Copy every entry below verbatim, except for images.
*** Given data ***
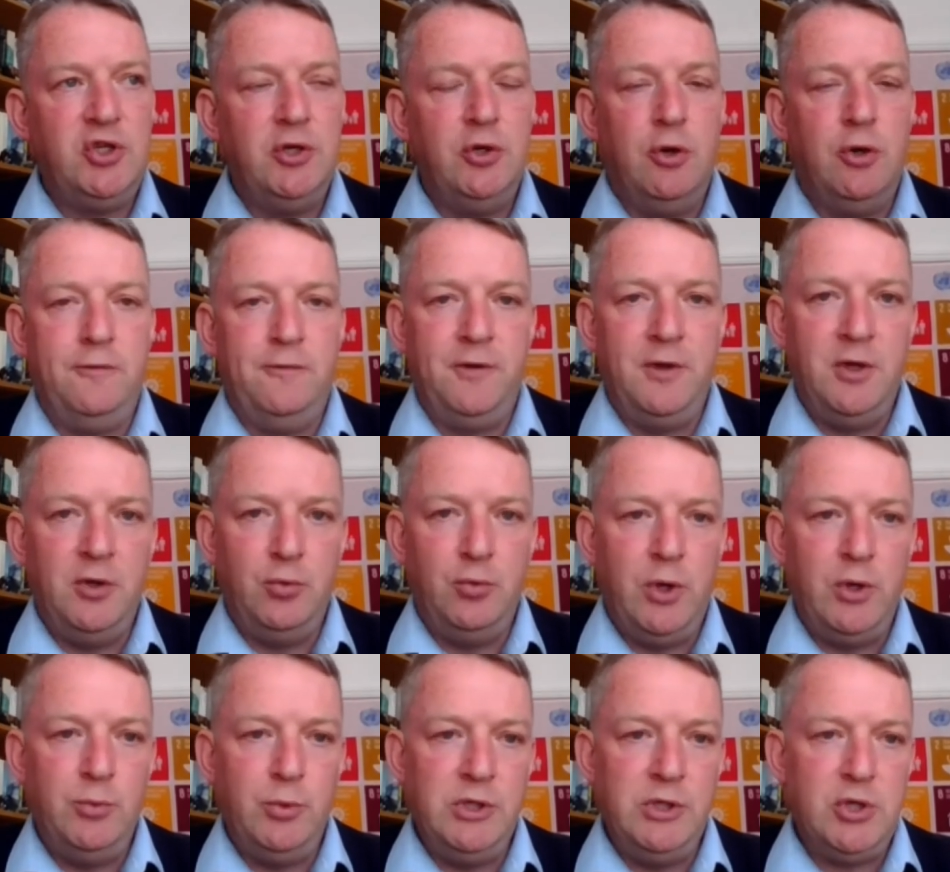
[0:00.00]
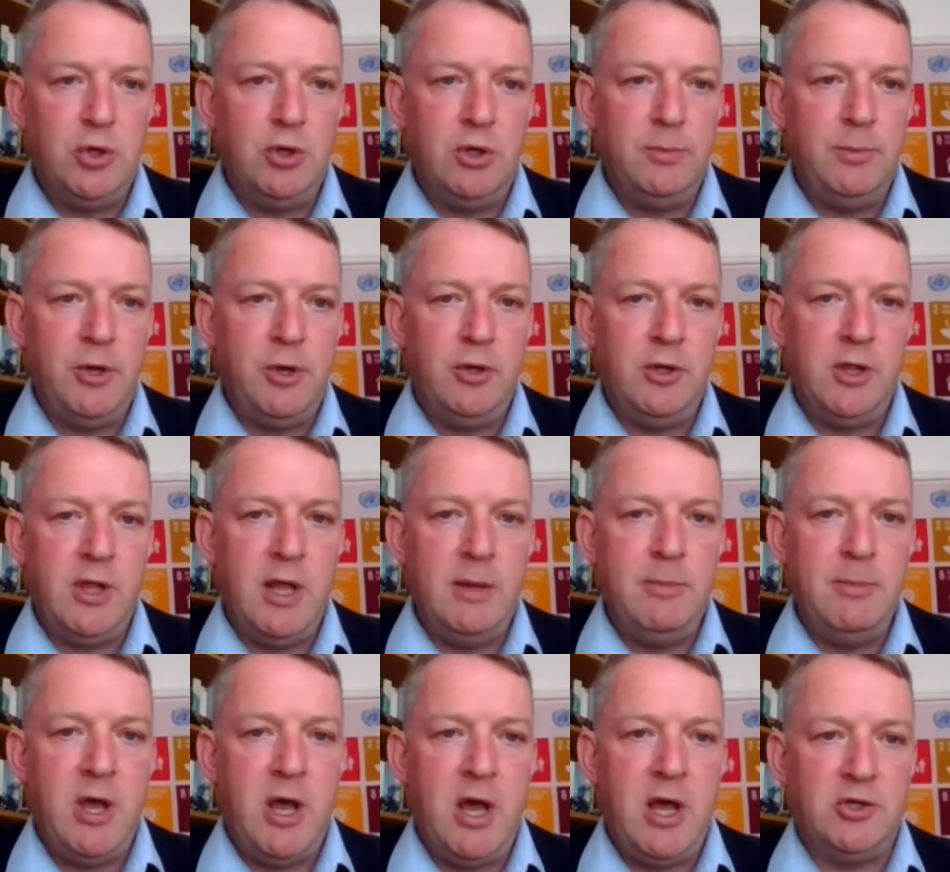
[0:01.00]
often when we talk about
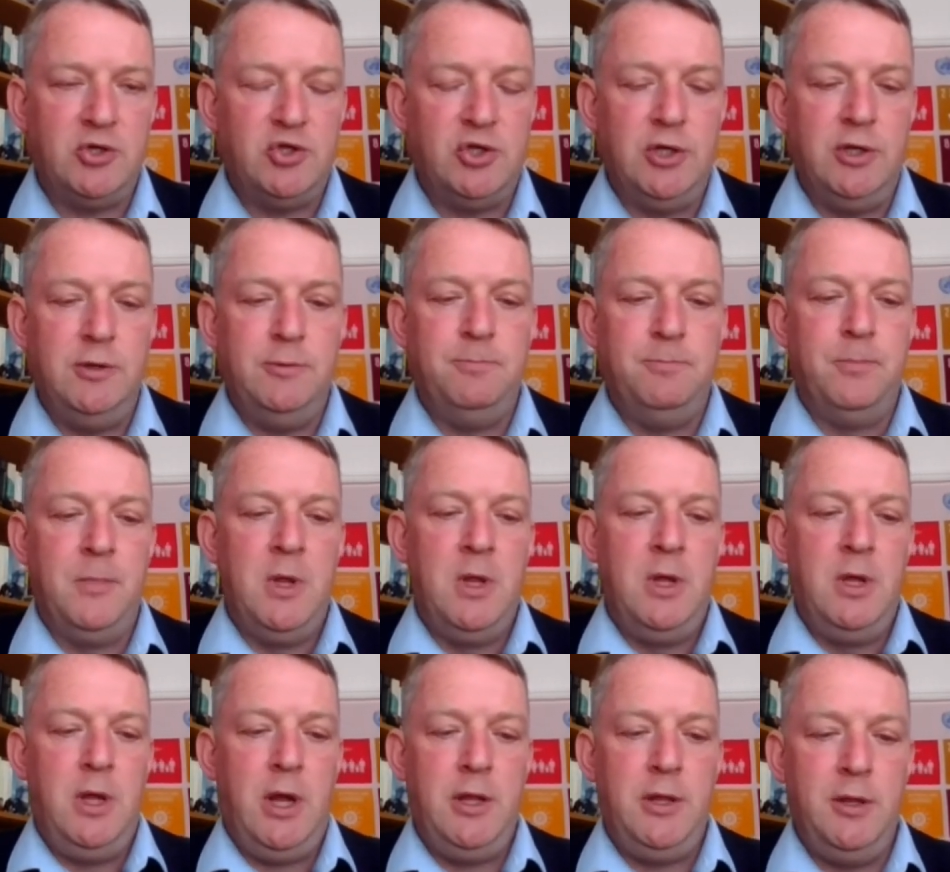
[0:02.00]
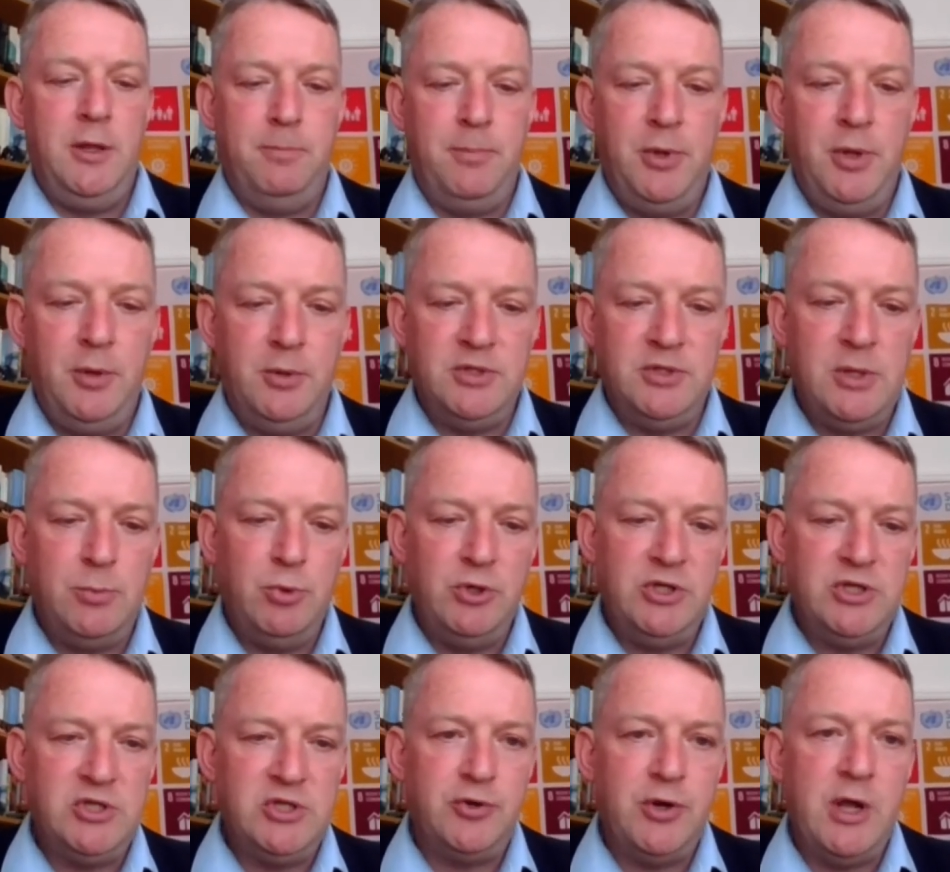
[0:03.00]
climate action, and someone
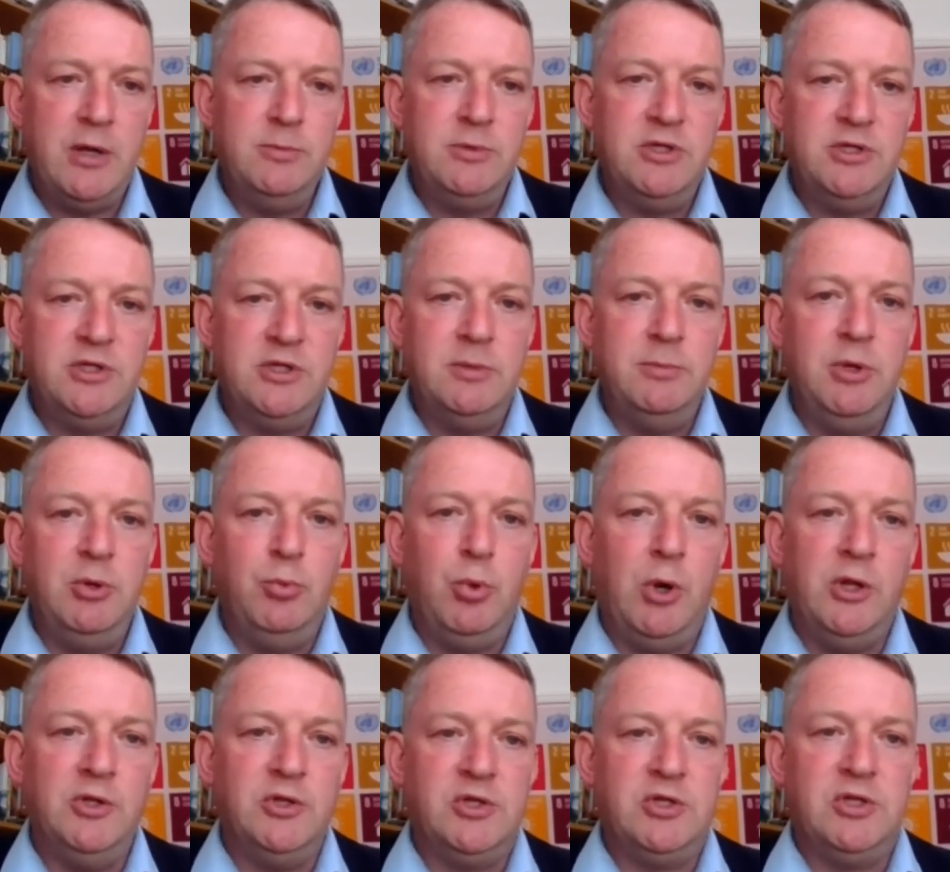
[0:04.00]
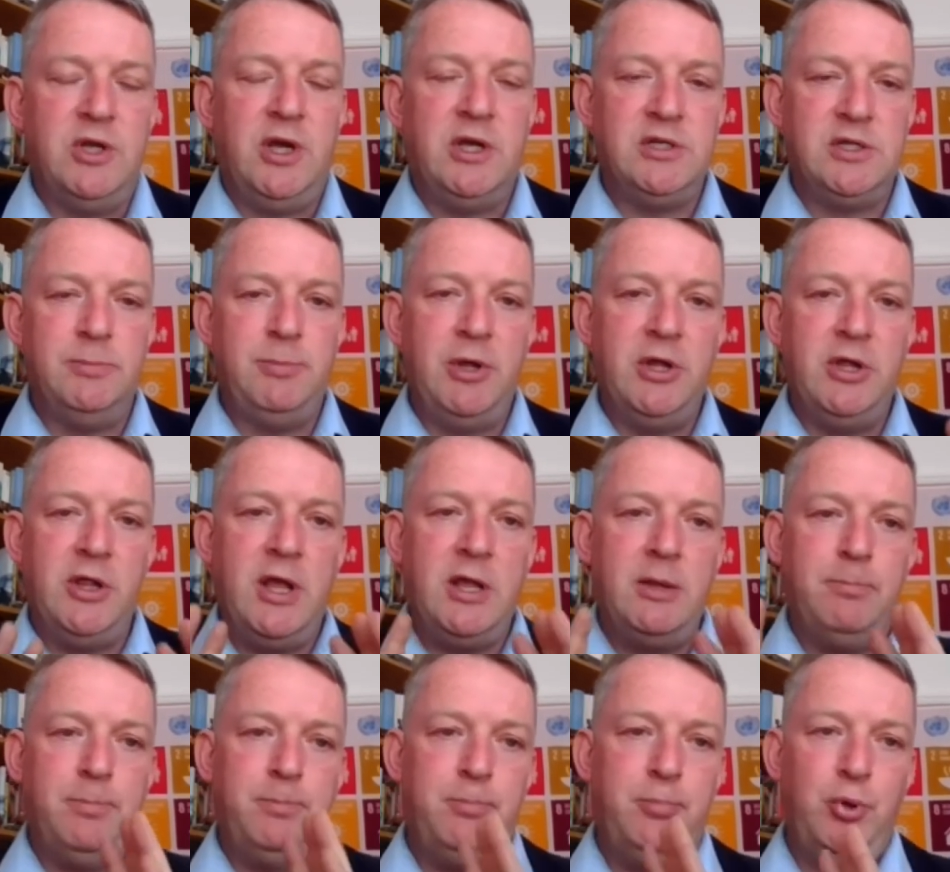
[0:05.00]
described it to me once as a bit like
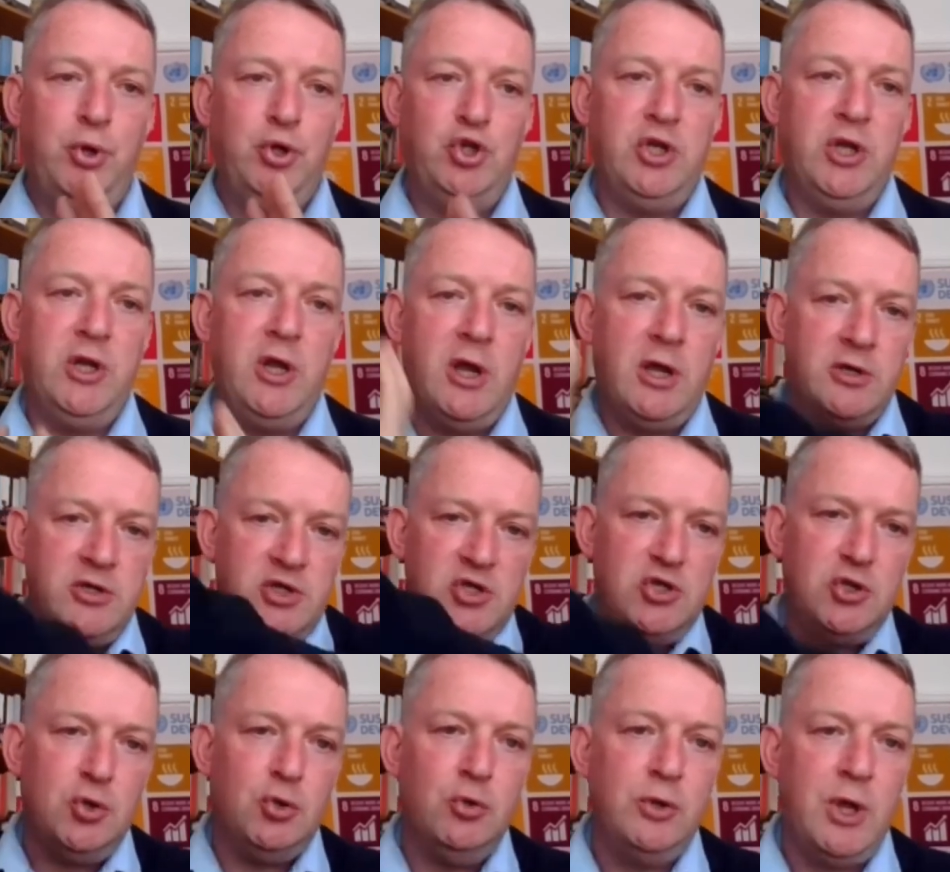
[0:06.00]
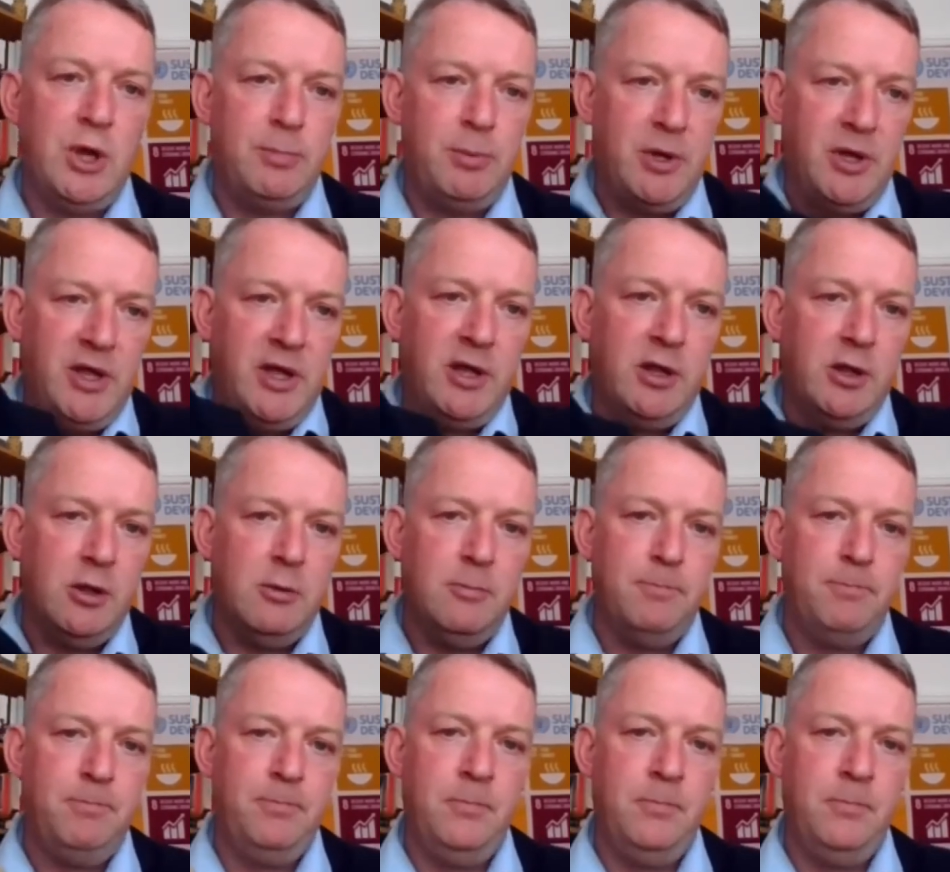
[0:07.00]
pushing a stone up a hill.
*** End of Given data ***
Answer to this task:
[0:00.00]
[0:01.00]
often when we talk about
[0:02.00]
[0:03.00]
climate action, and someone
[0:04.00]
[0:05.00]
described it to me once as a bit like
[0:06.00]
[0:07.00]
pushing a stone up a hill.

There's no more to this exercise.